Intel-Technologie-Chef Pat Gelsinger präsentierte eine Plattform, bei der leistungsstarke Server eine zusätzliche Ebene über der bestehenden Infrastruktur des Internets bilden, um Probleme bei der Sicherheit und Zuverlässigkeit des Netzes in den Griff zu bekommen.
"Diese Geräte könnten das Internet in die Lage versetzen, eigenständig eine Attacke durch einen Wurm zu erkennen und Gegenmaßnahmen einzuleiten", sagte Gelsinger auf dem Intel-Entwickler-Forum [IDF]. "Mit dieser Arbeit legen wir heute das Fundament für das Internet von morgen."
"Internet nach 26 Jahren immer noch primitiv"
"Wir benutzen heute noch eine Technologie, die 1978 definiert
wurde", so auch Vint Cerf, Vater von TCP/IP. "Das Internet ist nach
26 Jahren immer noch ziemlich primitiv." Insbesondere die Sicherheit
des Netzwerks lasse noch zu wünschen übrig."

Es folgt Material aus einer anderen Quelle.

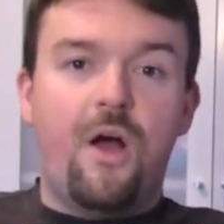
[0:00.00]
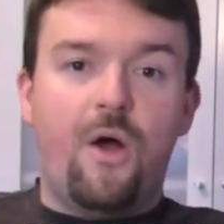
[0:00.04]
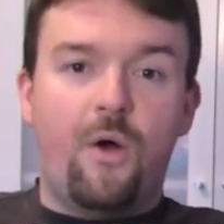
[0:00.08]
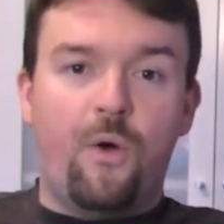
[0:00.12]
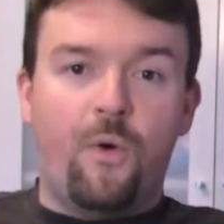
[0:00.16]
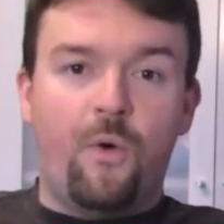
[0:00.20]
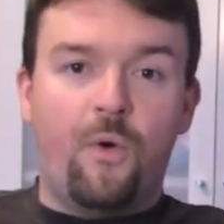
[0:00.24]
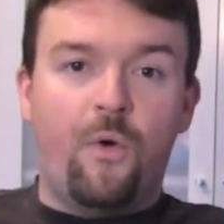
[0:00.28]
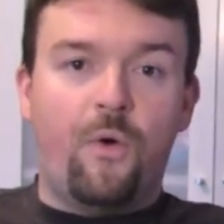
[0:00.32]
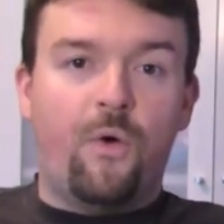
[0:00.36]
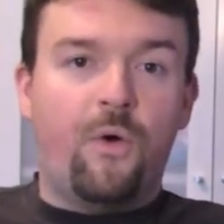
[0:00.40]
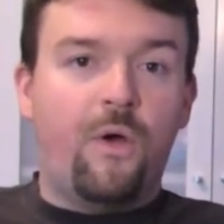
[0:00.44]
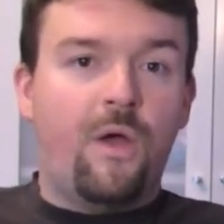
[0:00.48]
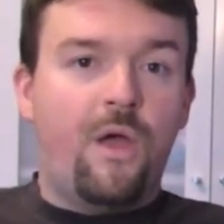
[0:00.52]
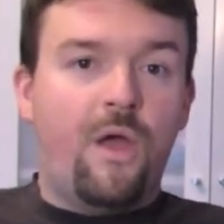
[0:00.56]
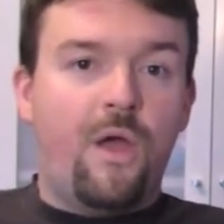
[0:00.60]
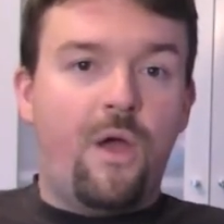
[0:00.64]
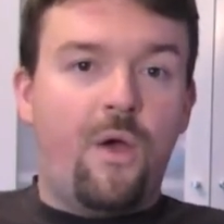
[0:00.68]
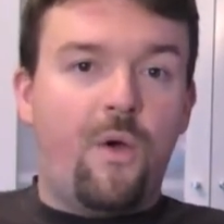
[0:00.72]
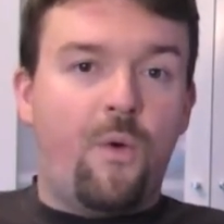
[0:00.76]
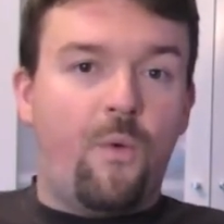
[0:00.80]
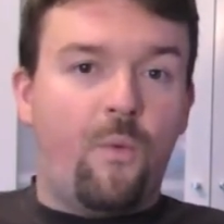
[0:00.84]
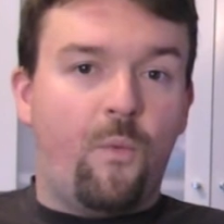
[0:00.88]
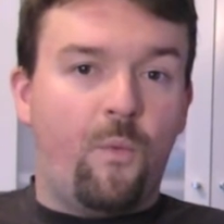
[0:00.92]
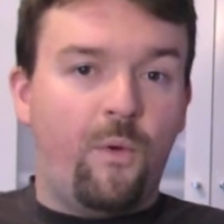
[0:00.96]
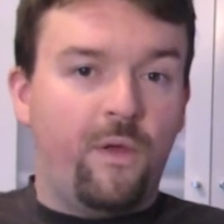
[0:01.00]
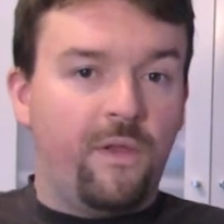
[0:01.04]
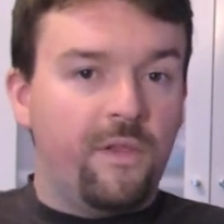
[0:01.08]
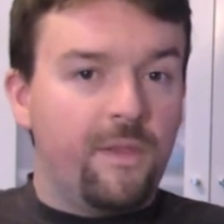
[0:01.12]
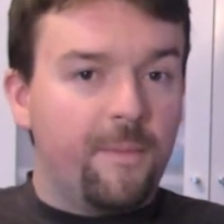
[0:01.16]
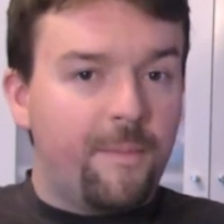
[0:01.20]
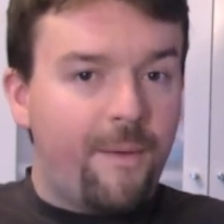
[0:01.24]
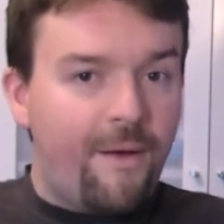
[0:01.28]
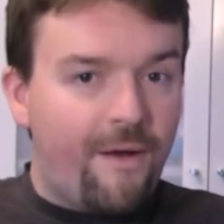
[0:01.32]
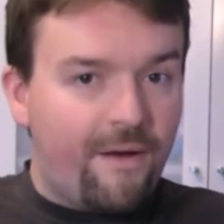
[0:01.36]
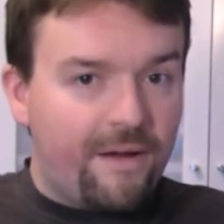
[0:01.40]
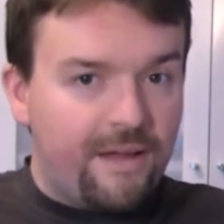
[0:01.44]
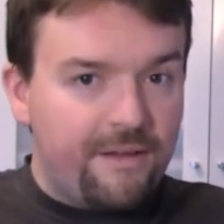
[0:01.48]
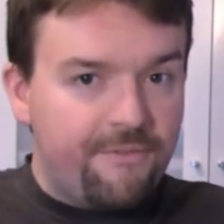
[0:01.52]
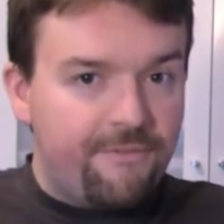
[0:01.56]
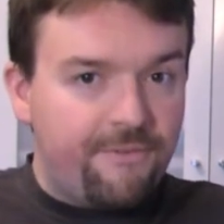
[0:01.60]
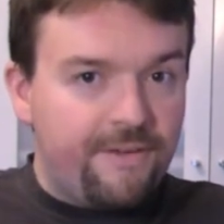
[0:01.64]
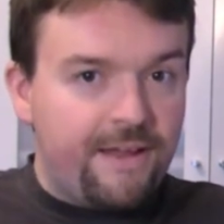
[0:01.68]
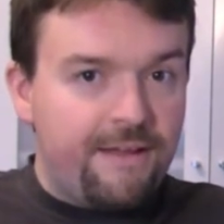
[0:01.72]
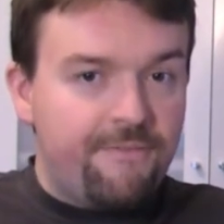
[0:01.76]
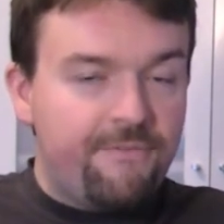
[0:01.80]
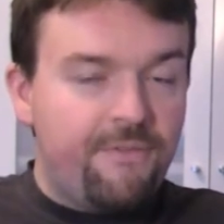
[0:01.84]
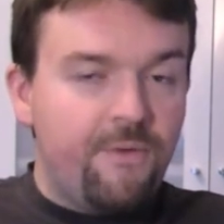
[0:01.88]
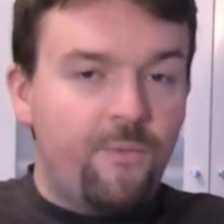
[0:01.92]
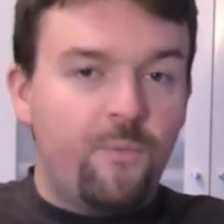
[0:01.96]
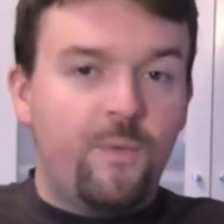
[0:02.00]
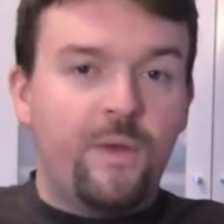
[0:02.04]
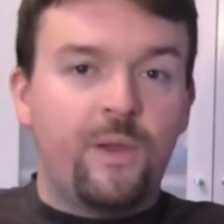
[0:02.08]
Or will the market forgive them?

Das Internet feiert GeburtstagNetzmonitoring
Gelsinger forderte die Industrie auf, sich der Initiative "PlanetLab" anzuschließen.

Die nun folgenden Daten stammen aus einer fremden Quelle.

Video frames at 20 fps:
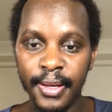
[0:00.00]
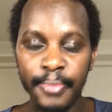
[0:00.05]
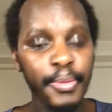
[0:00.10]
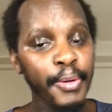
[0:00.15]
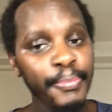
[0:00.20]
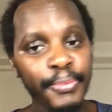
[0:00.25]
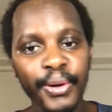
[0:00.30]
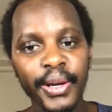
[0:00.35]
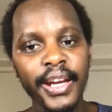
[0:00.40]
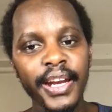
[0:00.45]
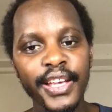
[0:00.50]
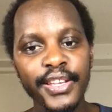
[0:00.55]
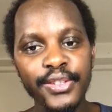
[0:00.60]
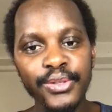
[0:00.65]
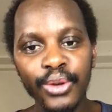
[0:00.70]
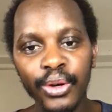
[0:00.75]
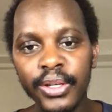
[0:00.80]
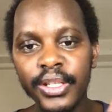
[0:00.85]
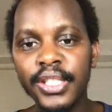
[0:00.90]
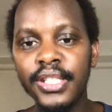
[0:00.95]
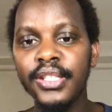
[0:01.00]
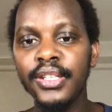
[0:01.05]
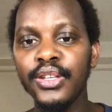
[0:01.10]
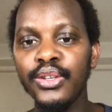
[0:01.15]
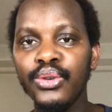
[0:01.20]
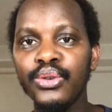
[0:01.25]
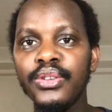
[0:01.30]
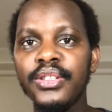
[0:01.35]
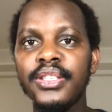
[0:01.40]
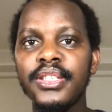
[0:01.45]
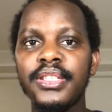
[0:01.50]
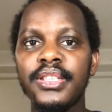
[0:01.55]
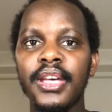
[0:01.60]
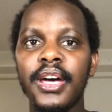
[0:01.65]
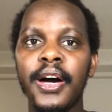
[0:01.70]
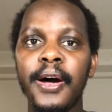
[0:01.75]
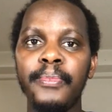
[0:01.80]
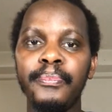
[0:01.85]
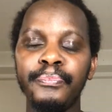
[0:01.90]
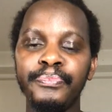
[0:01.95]
People, let us not use
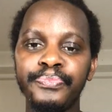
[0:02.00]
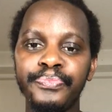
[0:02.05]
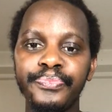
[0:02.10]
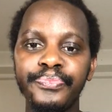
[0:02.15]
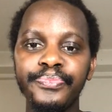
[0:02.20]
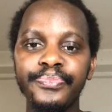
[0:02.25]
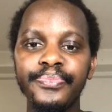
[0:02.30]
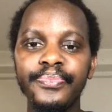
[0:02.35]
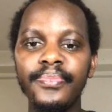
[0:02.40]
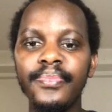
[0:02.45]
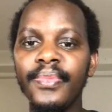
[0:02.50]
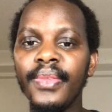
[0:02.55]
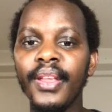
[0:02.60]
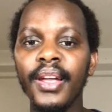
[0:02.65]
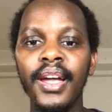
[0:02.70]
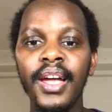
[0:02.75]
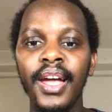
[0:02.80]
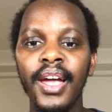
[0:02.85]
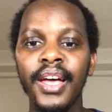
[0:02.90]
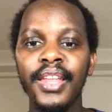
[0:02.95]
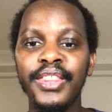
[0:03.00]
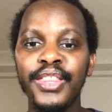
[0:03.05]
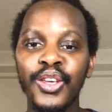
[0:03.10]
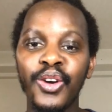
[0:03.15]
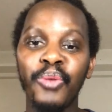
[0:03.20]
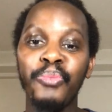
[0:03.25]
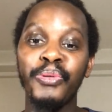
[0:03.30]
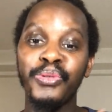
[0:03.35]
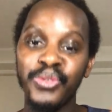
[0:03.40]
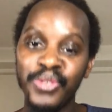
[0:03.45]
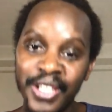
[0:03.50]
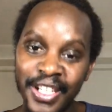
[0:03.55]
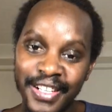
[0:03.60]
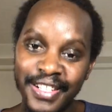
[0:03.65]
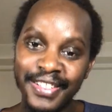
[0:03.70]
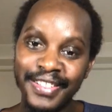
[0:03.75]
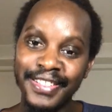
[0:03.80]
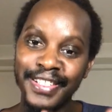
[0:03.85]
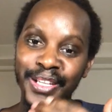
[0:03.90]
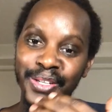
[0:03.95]
the
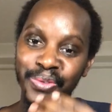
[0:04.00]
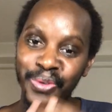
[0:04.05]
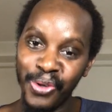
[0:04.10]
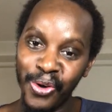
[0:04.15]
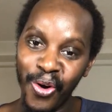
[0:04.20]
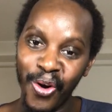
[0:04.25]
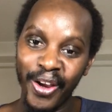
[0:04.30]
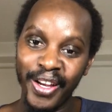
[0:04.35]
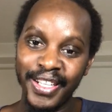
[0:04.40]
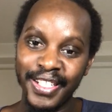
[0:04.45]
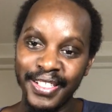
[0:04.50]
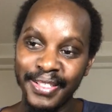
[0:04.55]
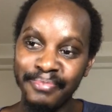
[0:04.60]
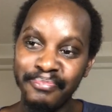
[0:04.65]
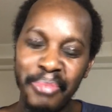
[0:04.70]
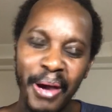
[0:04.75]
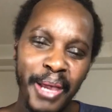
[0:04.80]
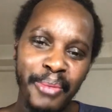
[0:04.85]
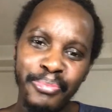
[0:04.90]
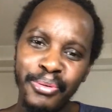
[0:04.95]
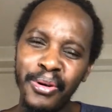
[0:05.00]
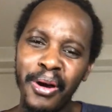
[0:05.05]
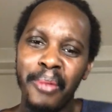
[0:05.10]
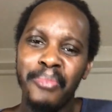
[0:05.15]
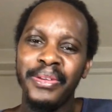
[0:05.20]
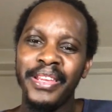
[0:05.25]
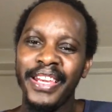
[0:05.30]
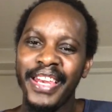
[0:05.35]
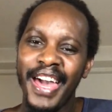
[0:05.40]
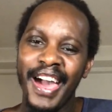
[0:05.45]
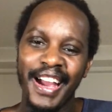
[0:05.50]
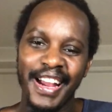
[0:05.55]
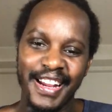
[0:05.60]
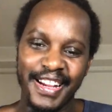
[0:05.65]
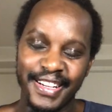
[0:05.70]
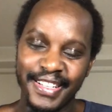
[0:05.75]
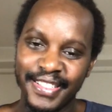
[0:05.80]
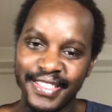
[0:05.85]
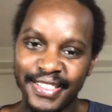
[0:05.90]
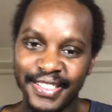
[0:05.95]
opportunities that we got by probably
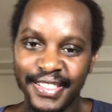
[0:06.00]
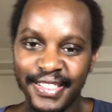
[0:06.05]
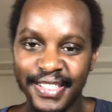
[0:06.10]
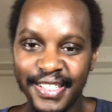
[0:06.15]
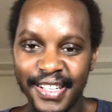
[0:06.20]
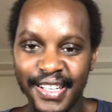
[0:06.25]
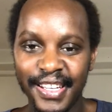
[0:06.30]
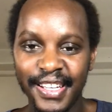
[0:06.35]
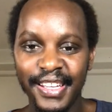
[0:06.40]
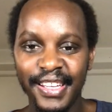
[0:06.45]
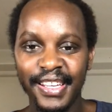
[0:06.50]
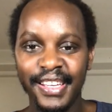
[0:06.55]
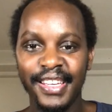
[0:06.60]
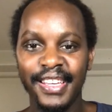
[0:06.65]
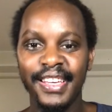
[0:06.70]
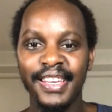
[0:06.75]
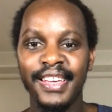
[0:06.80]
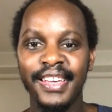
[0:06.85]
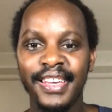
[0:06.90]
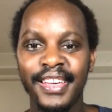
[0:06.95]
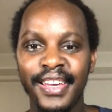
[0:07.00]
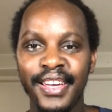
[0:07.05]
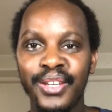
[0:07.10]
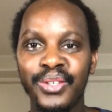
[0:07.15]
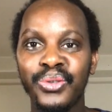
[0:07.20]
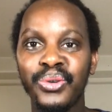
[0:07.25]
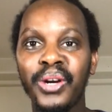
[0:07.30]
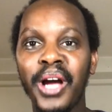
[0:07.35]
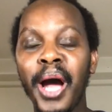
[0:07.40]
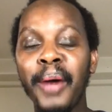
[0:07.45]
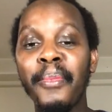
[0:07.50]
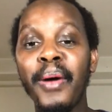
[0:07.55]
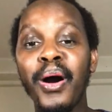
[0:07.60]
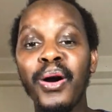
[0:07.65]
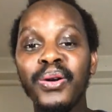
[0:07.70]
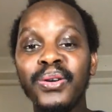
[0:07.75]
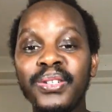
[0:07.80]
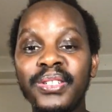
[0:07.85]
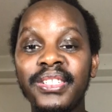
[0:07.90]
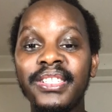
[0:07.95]
luck to come
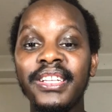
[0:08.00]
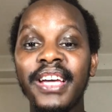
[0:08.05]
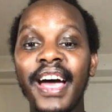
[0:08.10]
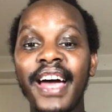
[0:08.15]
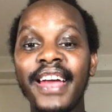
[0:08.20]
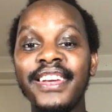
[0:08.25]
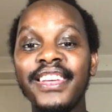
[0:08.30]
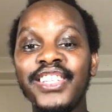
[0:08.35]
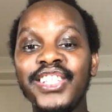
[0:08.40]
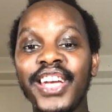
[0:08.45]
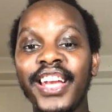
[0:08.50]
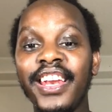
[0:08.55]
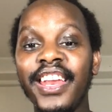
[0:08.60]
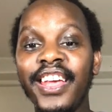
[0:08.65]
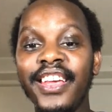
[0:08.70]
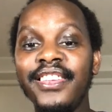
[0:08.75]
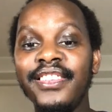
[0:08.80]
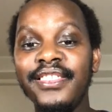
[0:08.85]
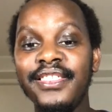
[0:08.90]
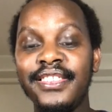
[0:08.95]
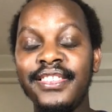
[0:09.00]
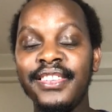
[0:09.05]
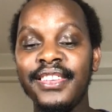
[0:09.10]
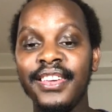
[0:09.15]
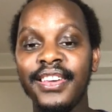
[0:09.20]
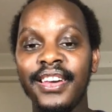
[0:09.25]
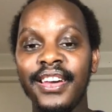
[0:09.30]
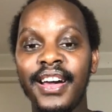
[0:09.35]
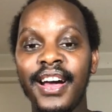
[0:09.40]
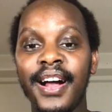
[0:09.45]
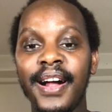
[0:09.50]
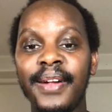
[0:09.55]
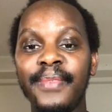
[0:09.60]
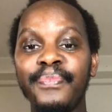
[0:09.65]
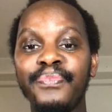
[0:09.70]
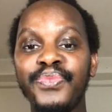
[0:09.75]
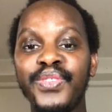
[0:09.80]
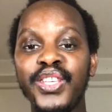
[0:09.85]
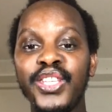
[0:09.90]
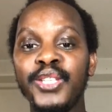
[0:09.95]
out and challenge
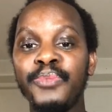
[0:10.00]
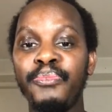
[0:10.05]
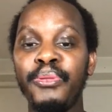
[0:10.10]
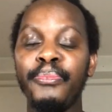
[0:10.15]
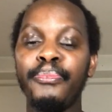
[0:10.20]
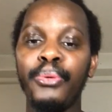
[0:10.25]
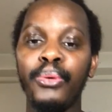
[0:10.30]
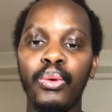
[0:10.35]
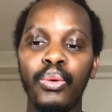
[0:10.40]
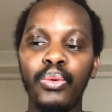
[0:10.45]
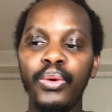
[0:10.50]
these people.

In dieser offenen Plattform entwickeln Unternehmen und Forschungseinrichtungen Lösungen für die nächste Generation des Internets.
Vor dem Forum demonstrierte Gelsinger den Service "Public Health of the Internet" [PHI].
Mit PHI hat Intel über mehrere Wochen die Angriffe auf das PlanetLab-Netzwerk analysiert und dabei festgestellt, dass 60 Prozent der Attacken eindeutig zehn einzelnen Angreifern zuzuordnen waren.
PHI sei in der Lage, die Internet-Adressen [IP-Adressen] dieser Angreifer zu identifizieren und andere Unternehmen rechtzeitig zu warnen.
Neben Intel arbeiten unter anderem Hewlett Packard, France Telecom, die Unis Princeton, Berkeley und Cambridge, sowie AT&T Labs und NEC Labs an dem neuen Netzwerk-Konzept mit.
PlanetLabDatenverkehr optimal lenken
Der Intel-CTO betonte, bei PlanetLab gehe es nicht darum, technische Entwicklungen wie das neue Internet-Protokoll [IPv6] zu ersetzen.
"Wir greifen eine Idee des ursprünglichen Internets auf, das als zusätzliche Ebene über das damals bestehende Telefonnetz und vorhandene Computer-Netzwerke gelegt wurde."
Die PlanetLab-Knoten, weltweit verteilte Server und Router, sollen mit eigener Rechenleistung und Speicherkapazität ausgestattet sein.
"Sie können dynamisch Datenströme innerhalb des Netzes managen, um einen Netzwerkstau zu vermeiden und Videoübertragungen in guter Qualität möglich zu machen."
Auch könnten Rechner für einen begrenzten Zeitraum in Grids zusammengeschlossen werden.